▶ _REQUIRED ACTION_
From the line containing "[367.13-367.93s]" through the last line below, copy every line exactly, leaving out the pictures.

[INPUT RECORDS Boundary: Start]

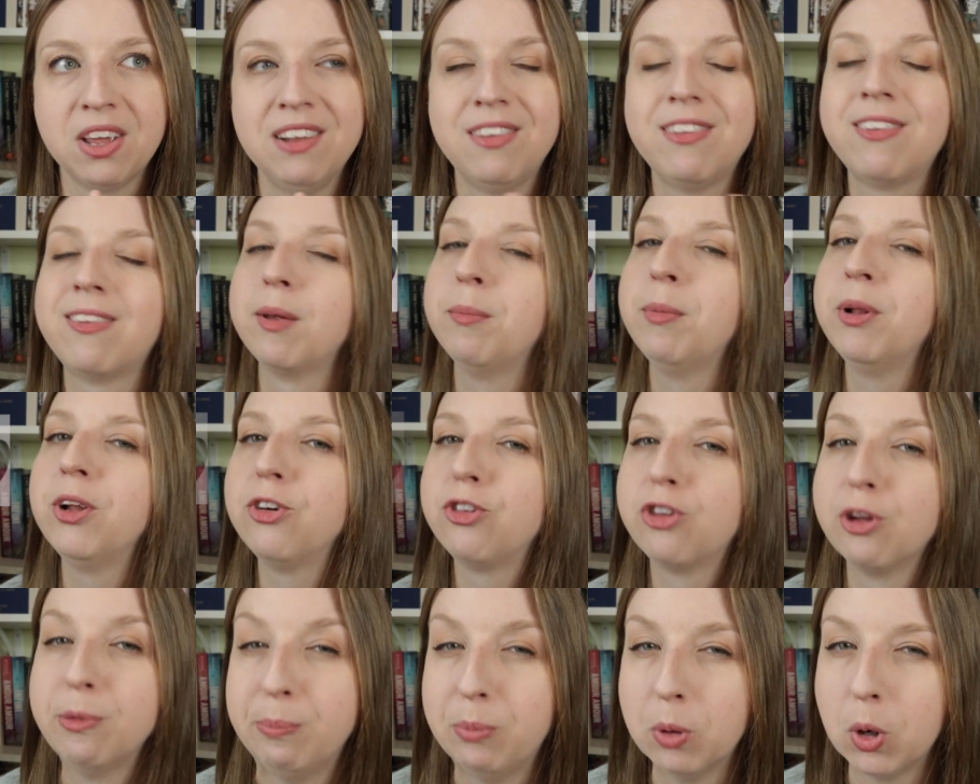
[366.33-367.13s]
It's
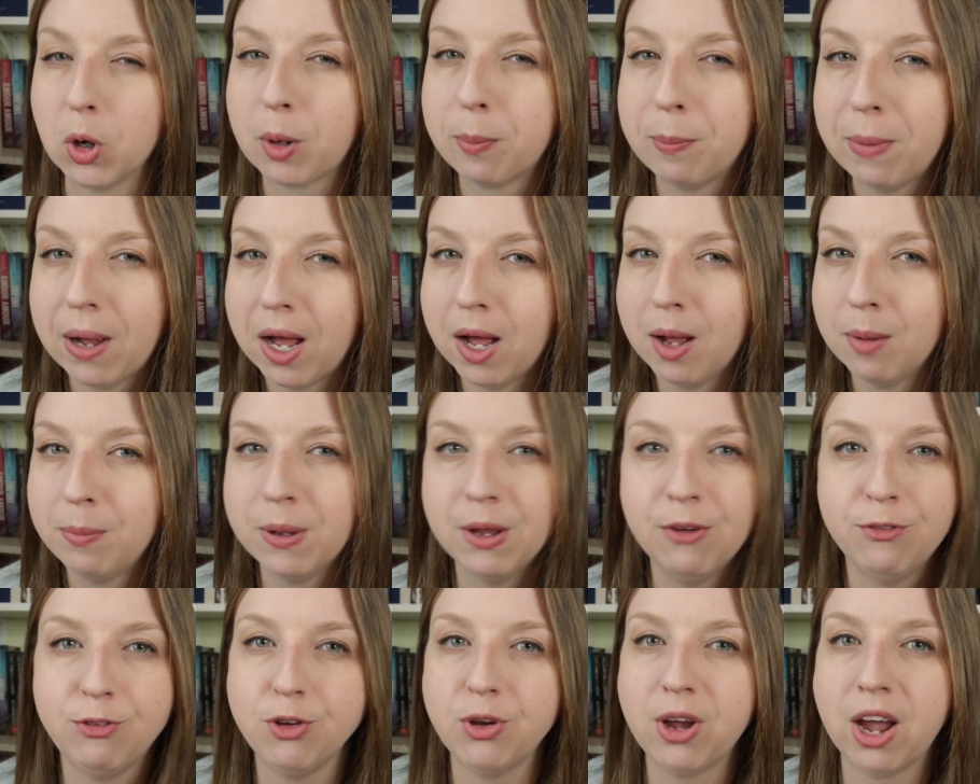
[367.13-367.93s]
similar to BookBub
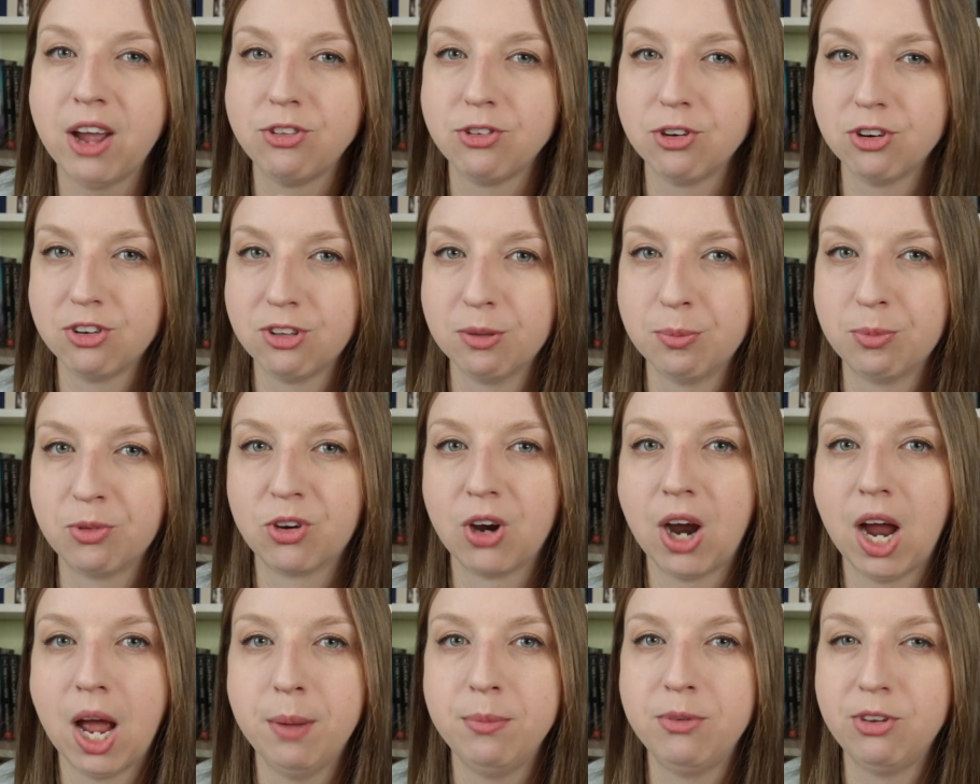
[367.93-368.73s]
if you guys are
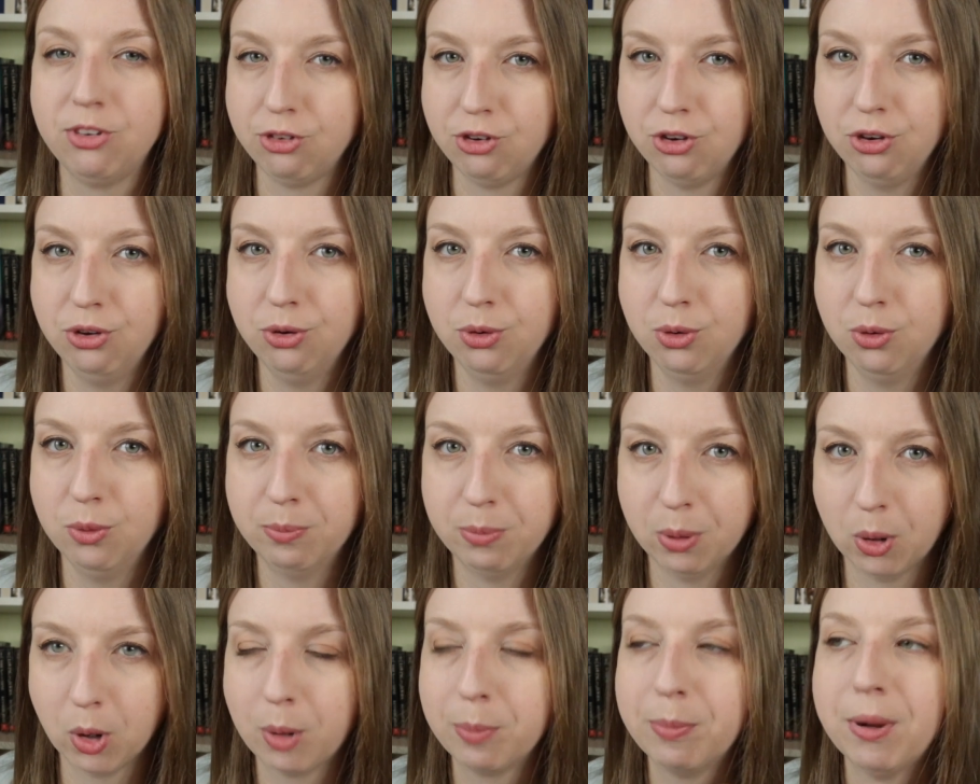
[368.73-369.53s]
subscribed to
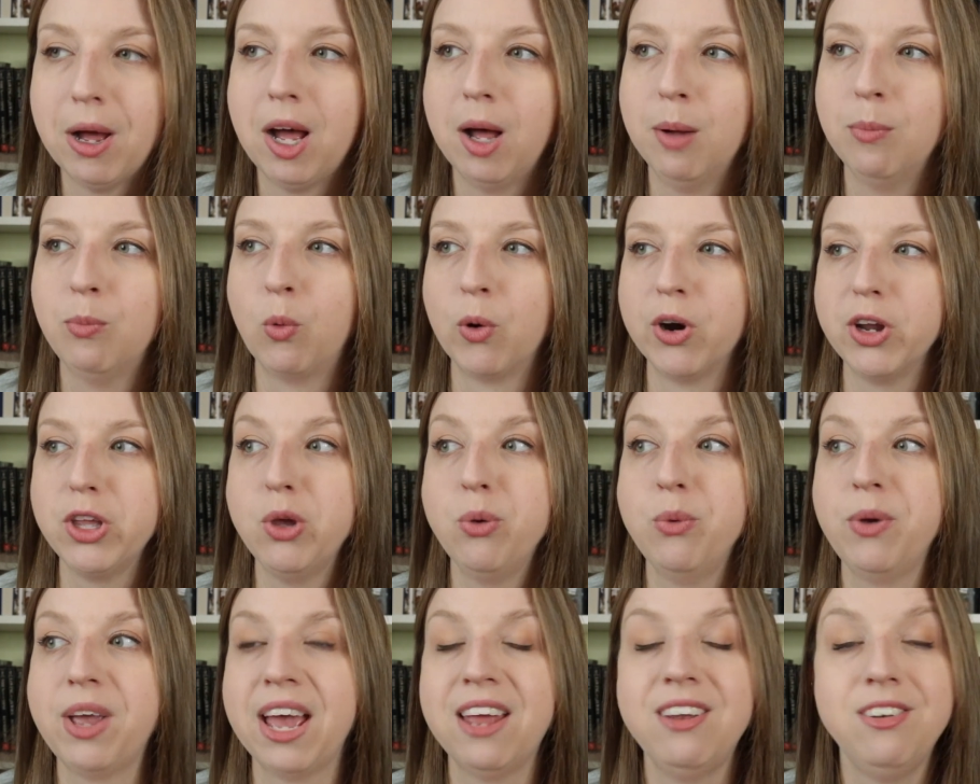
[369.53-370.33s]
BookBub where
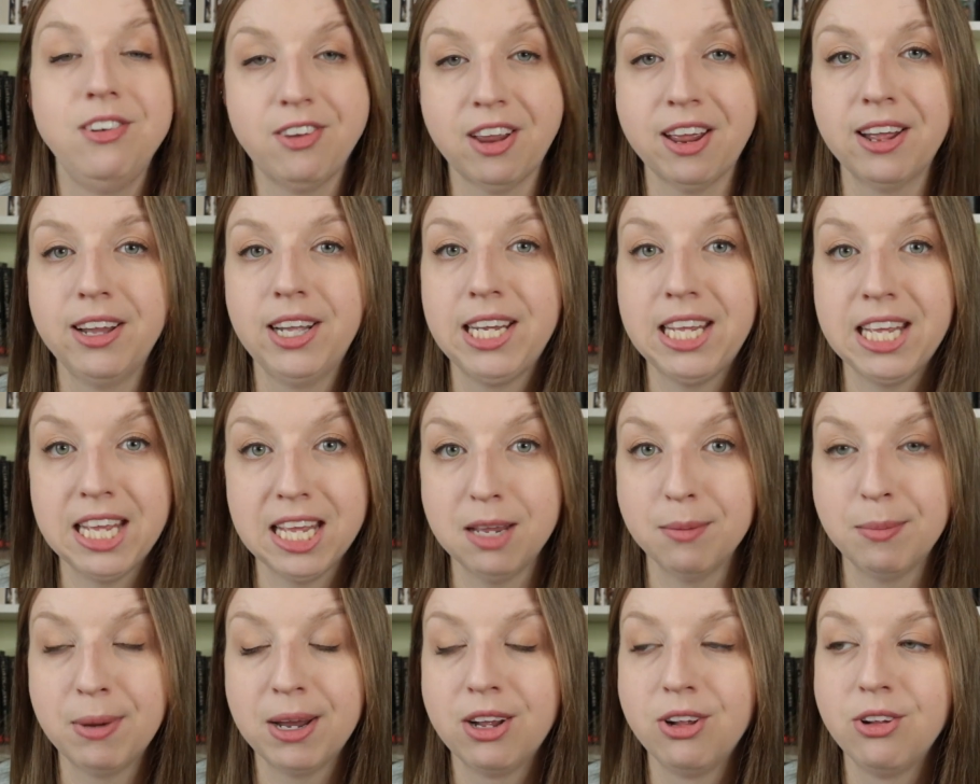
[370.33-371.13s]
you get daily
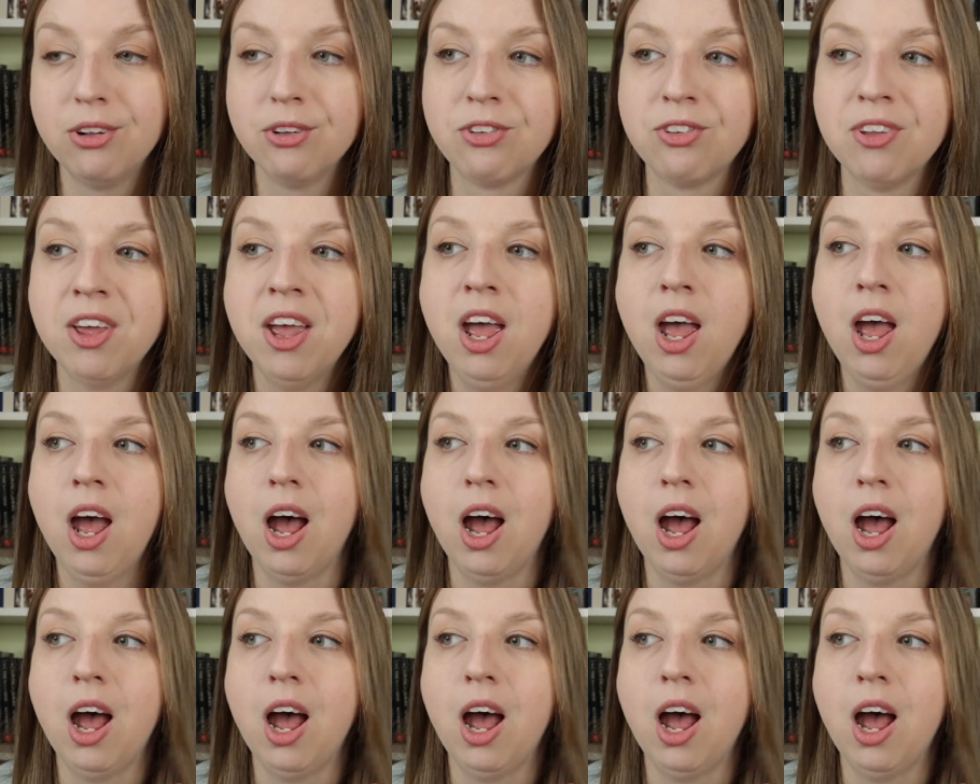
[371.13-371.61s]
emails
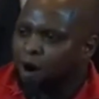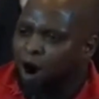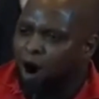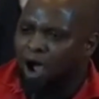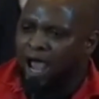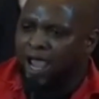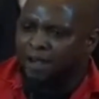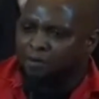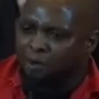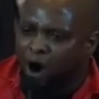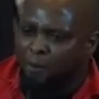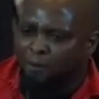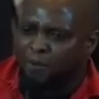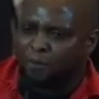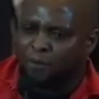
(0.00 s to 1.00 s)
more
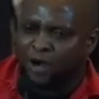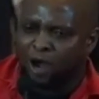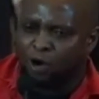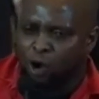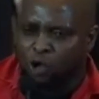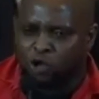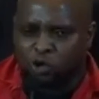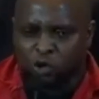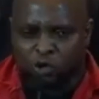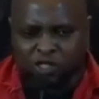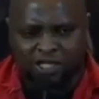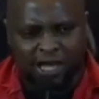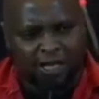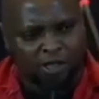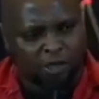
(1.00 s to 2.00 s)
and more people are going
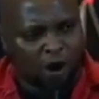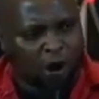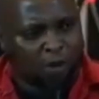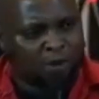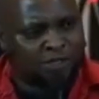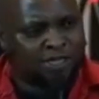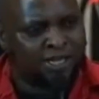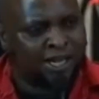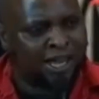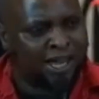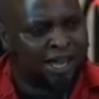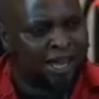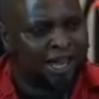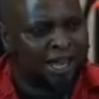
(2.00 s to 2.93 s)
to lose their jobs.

[INPUT RECORDS Boundary: End]

▶ _TASK OUTPUT_
[367.13-367.93s]
similar to BookBub
[367.93-368.73s]
if you guys are
[368.73-369.53s]
subscribed to
[369.53-370.33s]
BookBub where
[370.33-371.13s]
you get daily
[371.13-371.61s]
emails
(0.00 s to 1.00 s)
more
(1.00 s to 2.00 s)
and more people are going
(2.00 s to 2.93 s)
to lose their jobs.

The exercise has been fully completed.